REQUIRED ACTION -
Once the pictures are set aside, transcribe each line of the data exactly.

MATERIAL FOR THIS TASK: Begin

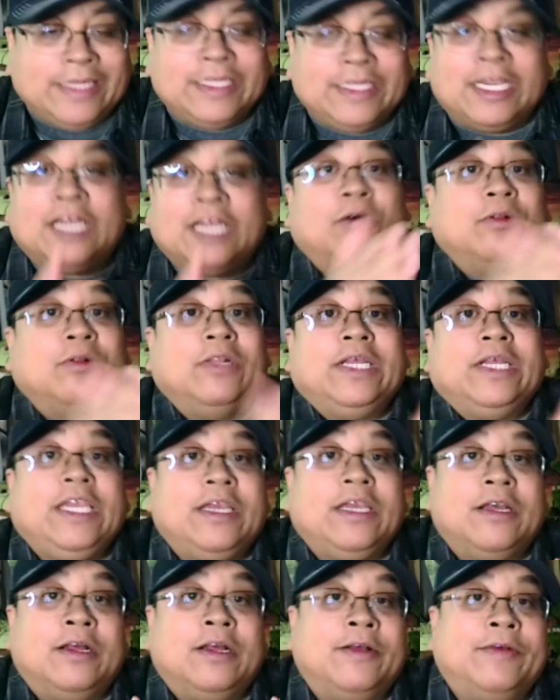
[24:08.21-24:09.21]
not
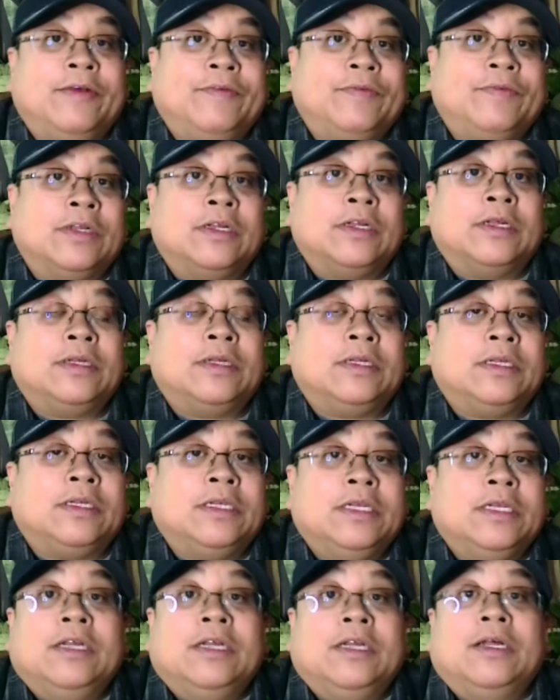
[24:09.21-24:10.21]
only of uh,
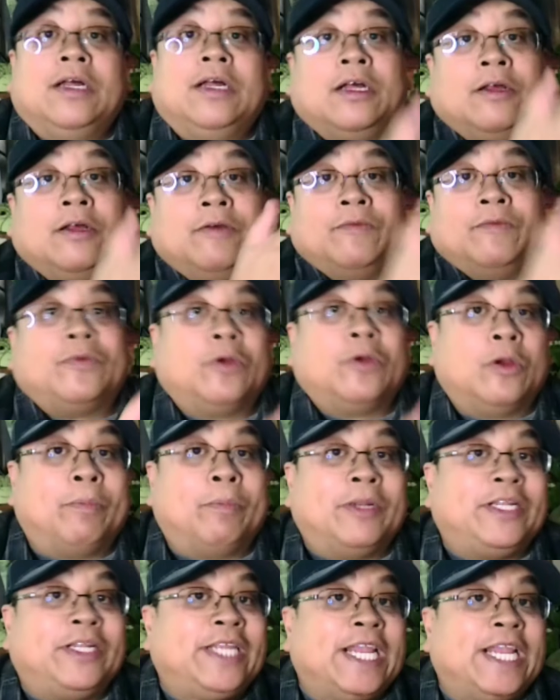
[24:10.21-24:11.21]
of her
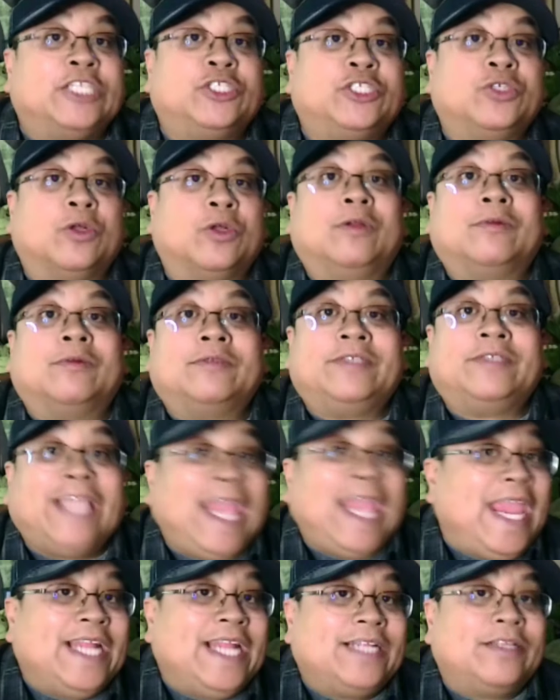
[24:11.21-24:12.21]
potential
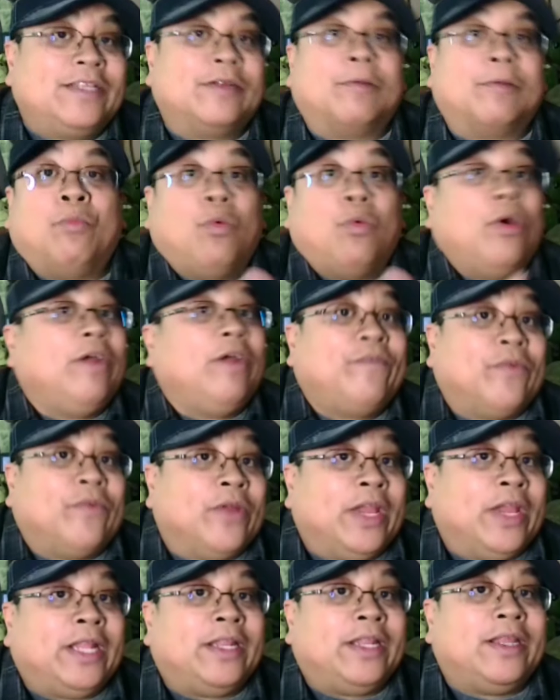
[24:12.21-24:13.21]
date or
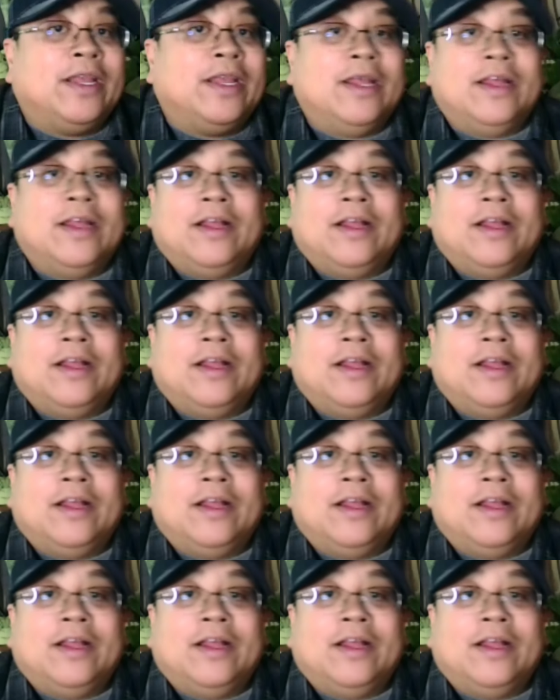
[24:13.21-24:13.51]
boyfriend.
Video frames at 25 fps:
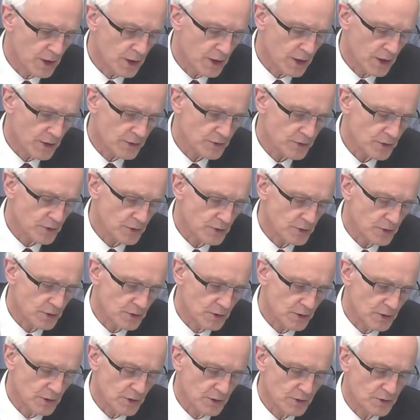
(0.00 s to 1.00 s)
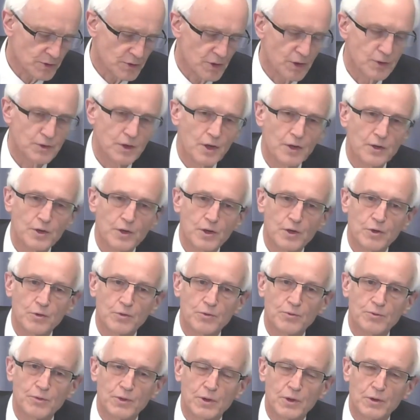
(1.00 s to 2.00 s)
I ask is that it's not
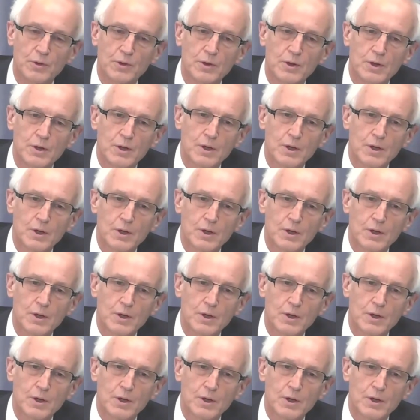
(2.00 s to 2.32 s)
unknown for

MATERIAL FOR THIS TASK: End

TASK OUTPUT -
[24:08.21-24:09.21]
not
[24:09.21-24:10.21]
only of uh,
[24:10.21-24:11.21]
of her
[24:11.21-24:12.21]
potential
[24:12.21-24:13.21]
date or
[24:13.21-24:13.51]
boyfriend.
Video frames at 25 fps:
(0.00 s to 1.00 s)
(1.00 s to 2.00 s)
I ask is that it's not
(2.00 s to 2.32 s)
unknown for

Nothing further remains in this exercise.